Afterwards the Barrister quotes from Thomas Watson respecting things above comprehension in the study of nature: “in these cases, the ‘fact’ is evident, the cause lies in obscurity, deeply removed from all the knowledge and penetration of man.” Then what can we believe respecting these causes? And if we can believe nothing respecting them, what becomes of them as arguments in support of the proposition that we ought, in religion, to believe what we cannot understand?
Are there not facts in religion, the causes and constitution of which are mysteries?
[Footnote 1: Hints to the Public and the Legislature on the nature and effect of Evangelical Preaching. By a Barrister. Fourth Edition, 1808.]
[Footnote 2: See Aids to Reflection, p. 14, 4th edition.—Ed.]
[Footnote 3: Quart. Review, vol. ii. p. 187.—Ed.]
[Footnote 4: See vol. i., p. 217.—Ed.]
[Footnote 5:
“And from this account of obligation it follows, that we can he obliged to nothing but what we ourselves are to gain or lose something by; for nothing else can be a violent motive to us. As we should not be obliged to obey the laws, or the magistrate, unless rewards or punishments, pleasure or pain, somehow or other depended upon our obedience; so neither should we, without the same reason, be obliged to do what is right, to practise virtue, or to obey the commands of God.”
‘Paley’s Moral and Polit. Philosophy’, B. II. c. 2.
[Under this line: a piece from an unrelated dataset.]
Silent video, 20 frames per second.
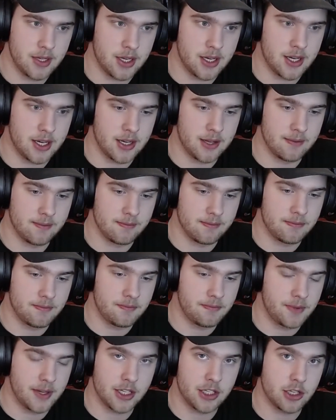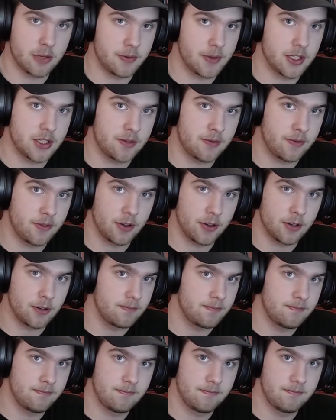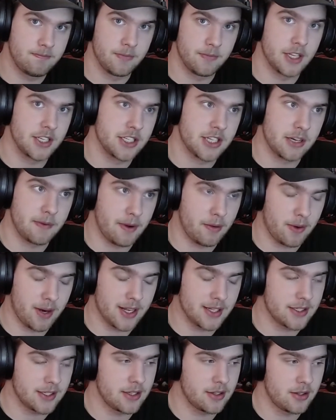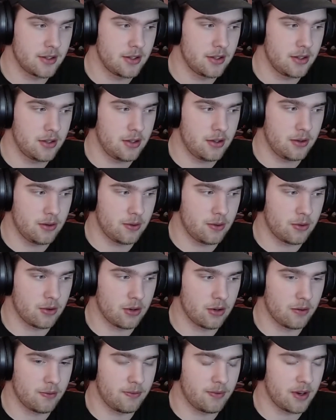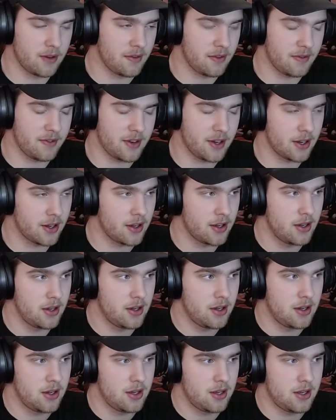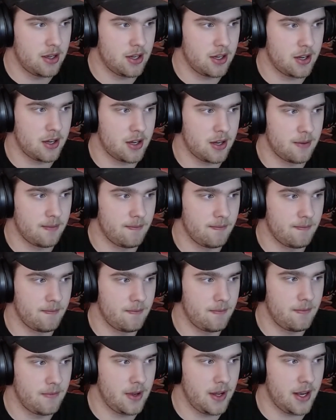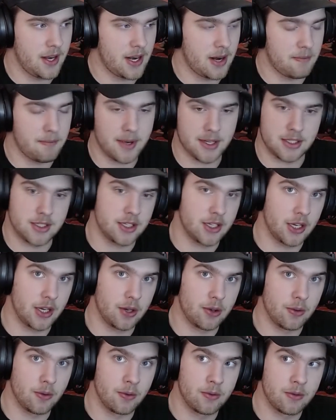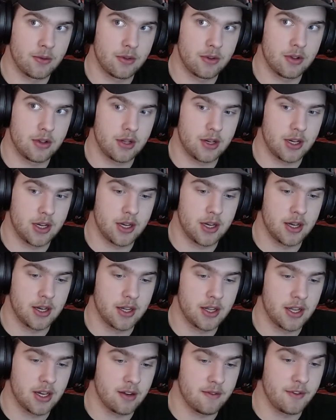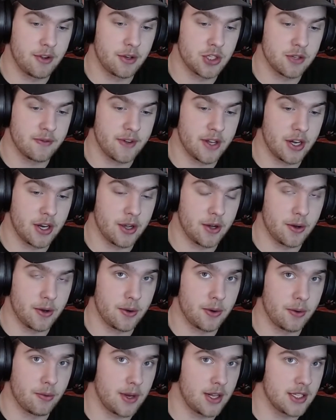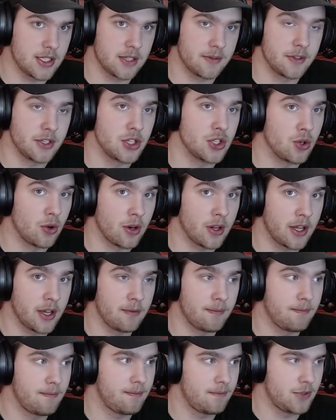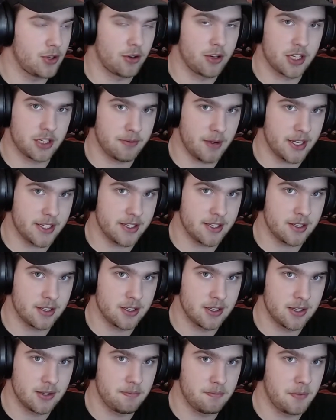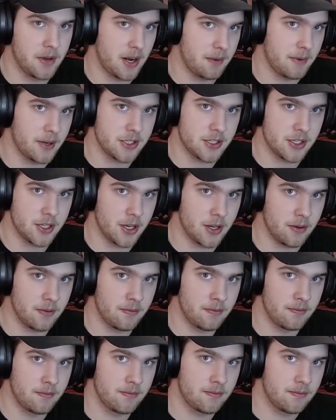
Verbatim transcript: Um, thank you so much for listening to me rant or whatever the fuck. Um, and I might see you uh, in a future video relatively shortly. Don't expect it, but I might see you.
“The difference, and the only difference, (’between prudence and duty’,) is this; that in the one case we consider what we shall gain or lose in the present world; in the other case, we consider also what we shall gain or lose in the world to come.”
Ib. c. 3.—Ed.]
[Footnote 6: Friend, Vol. I. Essays X. and XI. 3rd edition—Ed.]
[Footnote 7: See Table Talk, pp. 282 and 304. 2d edit.—Ed.]
* * * * *
NOTES ON DAVISON’S DISCOURSES ON PROPHECY. 1825. [1]
Disc. IV. Pt. I. p. 140.
As to systems of religion alien from Christianity, if any of them have taught the doctrine of eternal life, the reward of obedience, as a dogma of belief, that doctrine is not their boast, but their burden and difficulty; inasmuch as they could never defend it. They could never justify it on independent grounds of deduction, nor produce their warrant and authority to teach it. In such precarious and unauthenticated principles it may pass for a conjecture, or pious fraud, or a splendid phantom: it cannot wear the dignity of truth.
Ah, why did not Mr. Davison adhere to the manly, the glorious, strain of thinking from p. 134 (’Since Prophecy’, &c.) to p. 139. (’that mercy’) of this discourse? A fact is no subject of scientific demonstration speculatively: we can only bring analogies, and these Heraclitus, Socrates, Plato, and others did bring; but their main argument remains to this day the main argument—namely, that none but a wicked man dares doubt it. When it is not in the light of promise, it is in the law of fear, at all times a part of the conscience, and presupposed in all spiritual conviction.